(Stored items)

════════════════════

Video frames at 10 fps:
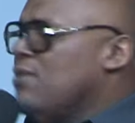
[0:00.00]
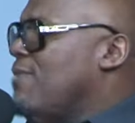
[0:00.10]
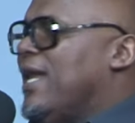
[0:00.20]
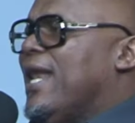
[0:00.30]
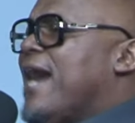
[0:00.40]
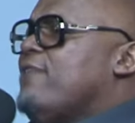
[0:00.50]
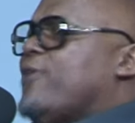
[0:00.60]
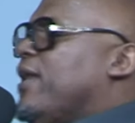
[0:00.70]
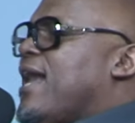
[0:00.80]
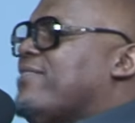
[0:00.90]
in my life,
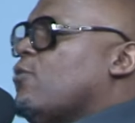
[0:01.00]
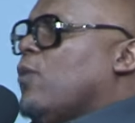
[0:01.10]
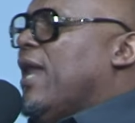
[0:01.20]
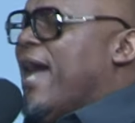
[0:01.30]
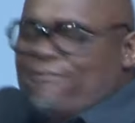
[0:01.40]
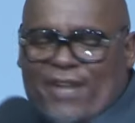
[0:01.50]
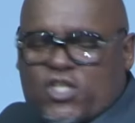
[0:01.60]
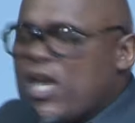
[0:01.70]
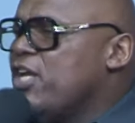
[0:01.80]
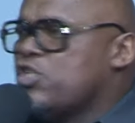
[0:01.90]
and nothing will ever
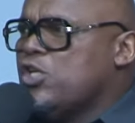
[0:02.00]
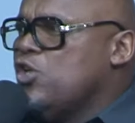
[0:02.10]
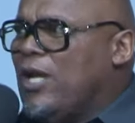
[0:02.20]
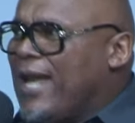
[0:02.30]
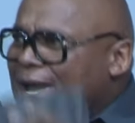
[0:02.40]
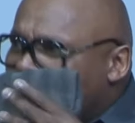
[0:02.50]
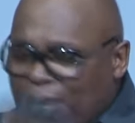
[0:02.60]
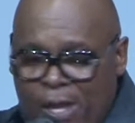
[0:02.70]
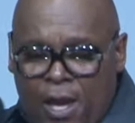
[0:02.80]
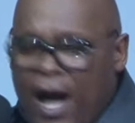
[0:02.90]
change in your life
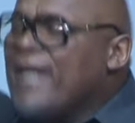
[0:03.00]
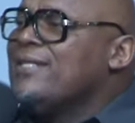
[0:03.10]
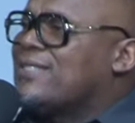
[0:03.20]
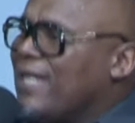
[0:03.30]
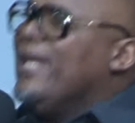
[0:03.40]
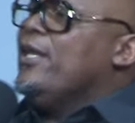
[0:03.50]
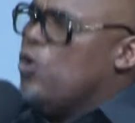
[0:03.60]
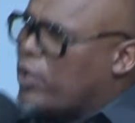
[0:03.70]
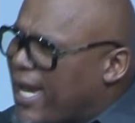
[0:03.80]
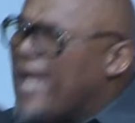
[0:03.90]
until
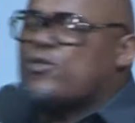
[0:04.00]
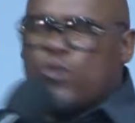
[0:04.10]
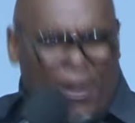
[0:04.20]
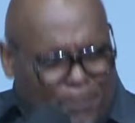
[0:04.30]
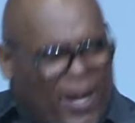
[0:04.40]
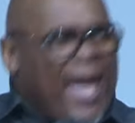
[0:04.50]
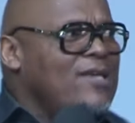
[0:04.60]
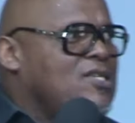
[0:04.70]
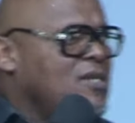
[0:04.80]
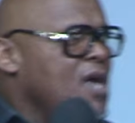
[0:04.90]
you get to a
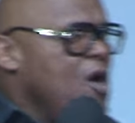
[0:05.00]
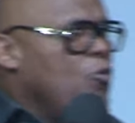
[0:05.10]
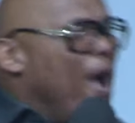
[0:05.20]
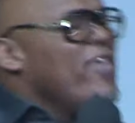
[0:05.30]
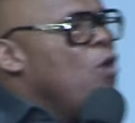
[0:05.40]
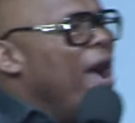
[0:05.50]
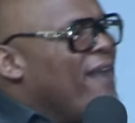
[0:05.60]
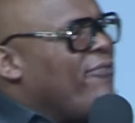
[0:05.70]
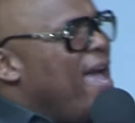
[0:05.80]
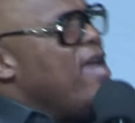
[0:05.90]
place where you
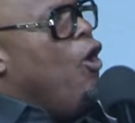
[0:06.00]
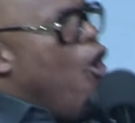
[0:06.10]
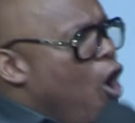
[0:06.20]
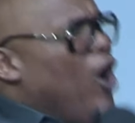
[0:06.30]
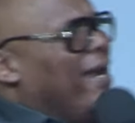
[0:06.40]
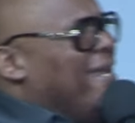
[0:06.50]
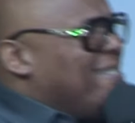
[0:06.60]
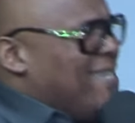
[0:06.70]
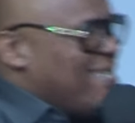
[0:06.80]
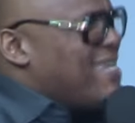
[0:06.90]
have a holy
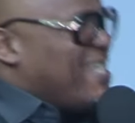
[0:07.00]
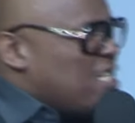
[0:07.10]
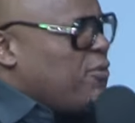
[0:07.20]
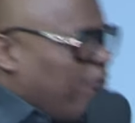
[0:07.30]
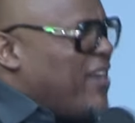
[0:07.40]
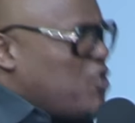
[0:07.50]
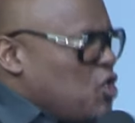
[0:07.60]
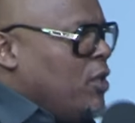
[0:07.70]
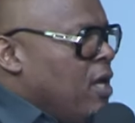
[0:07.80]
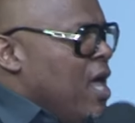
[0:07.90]

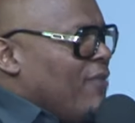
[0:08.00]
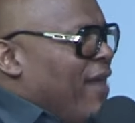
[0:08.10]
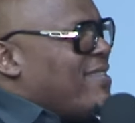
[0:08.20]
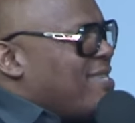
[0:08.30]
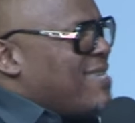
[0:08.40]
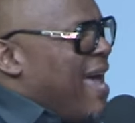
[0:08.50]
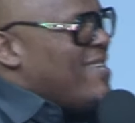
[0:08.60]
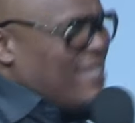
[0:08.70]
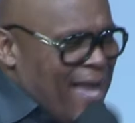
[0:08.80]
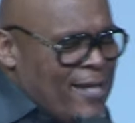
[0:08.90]
dissatisfaction that
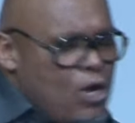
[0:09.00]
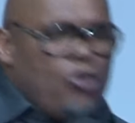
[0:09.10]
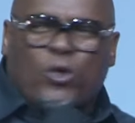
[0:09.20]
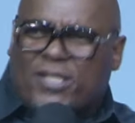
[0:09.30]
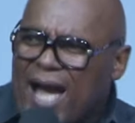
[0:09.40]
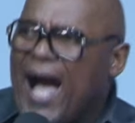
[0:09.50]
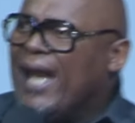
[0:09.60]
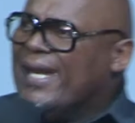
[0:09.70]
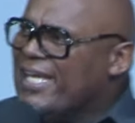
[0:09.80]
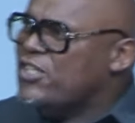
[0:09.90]
says lento
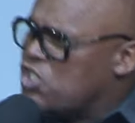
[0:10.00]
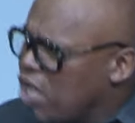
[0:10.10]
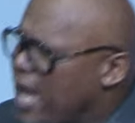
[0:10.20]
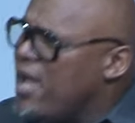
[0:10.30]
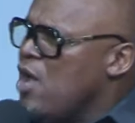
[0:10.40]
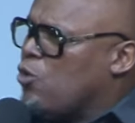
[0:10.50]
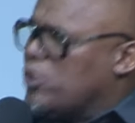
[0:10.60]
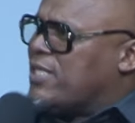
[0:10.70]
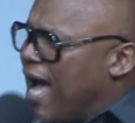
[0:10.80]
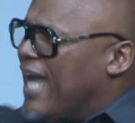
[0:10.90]
kudala nje
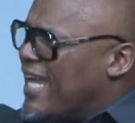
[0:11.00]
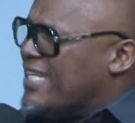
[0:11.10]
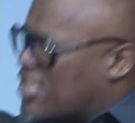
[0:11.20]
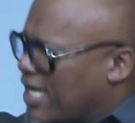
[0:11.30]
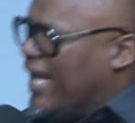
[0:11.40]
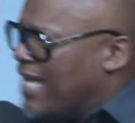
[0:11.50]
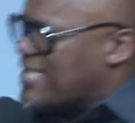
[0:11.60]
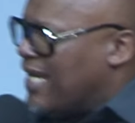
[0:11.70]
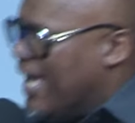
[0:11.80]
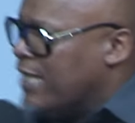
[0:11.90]
kudala
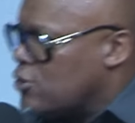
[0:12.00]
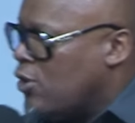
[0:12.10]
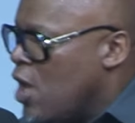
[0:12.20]
ndijikeleza lento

════════════════════

=== WORK REQUEST ===
Your task is to repeat the data above exactly while excluding the pictures.

=== WRITTEN SOLUTION ===
Video frames at 10 fps:
[0:00.00]
[0:00.10]
[0:00.20]
[0:00.30]
[0:00.40]
[0:00.50]
[0:00.60]
[0:00.70]
[0:00.80]
[0:00.90]
in my life,
[0:01.00]
[0:01.10]
[0:01.20]
[0:01.30]
[0:01.40]
[0:01.50]
[0:01.60]
[0:01.70]
[0:01.80]
[0:01.90]
and nothing will ever
[0:02.00]
[0:02.10]
[0:02.20]
[0:02.30]
[0:02.40]
[0:02.50]
[0:02.60]
[0:02.70]
[0:02.80]
[0:02.90]
change in your life
[0:03.00]
[0:03.10]
[0:03.20]
[0:03.30]
[0:03.40]
[0:03.50]
[0:03.60]
[0:03.70]
[0:03.80]
[0:03.90]
until
[0:04.00]
[0:04.10]
[0:04.20]
[0:04.30]
[0:04.40]
[0:04.50]
[0:04.60]
[0:04.70]
[0:04.80]
[0:04.90]
you get to a
[0:05.00]
[0:05.10]
[0:05.20]
[0:05.30]
[0:05.40]
[0:05.50]
[0:05.60]
[0:05.70]
[0:05.80]
[0:05.90]
place where you
[0:06.00]
[0:06.10]
[0:06.20]
[0:06.30]
[0:06.40]
[0:06.50]
[0:06.60]
[0:06.70]
[0:06.80]
[0:06.90]
have a holy
[0:07.00]
[0:07.10]
[0:07.20]
[0:07.30]
[0:07.40]
[0:07.50]
[0:07.60]
[0:07.70]
[0:07.80]
[0:07.90]

[0:08.00]
[0:08.10]
[0:08.20]
[0:08.30]
[0:08.40]
[0:08.50]
[0:08.60]
[0:08.70]
[0:08.80]
[0:08.90]
dissatisfaction that
[0:09.00]
[0:09.10]
[0:09.20]
[0:09.30]
[0:09.40]
[0:09.50]
[0:09.60]
[0:09.70]
[0:09.80]
[0:09.90]
says lento
[0:10.00]
[0:10.10]
[0:10.20]
[0:10.30]
[0:10.40]
[0:10.50]
[0:10.60]
[0:10.70]
[0:10.80]
[0:10.90]
kudala nje
[0:11.00]
[0:11.10]
[0:11.20]
[0:11.30]
[0:11.40]
[0:11.50]
[0:11.60]
[0:11.70]
[0:11.80]
[0:11.90]
kudala
[0:12.00]
[0:12.10]
[0:12.20]
ndijikeleza lento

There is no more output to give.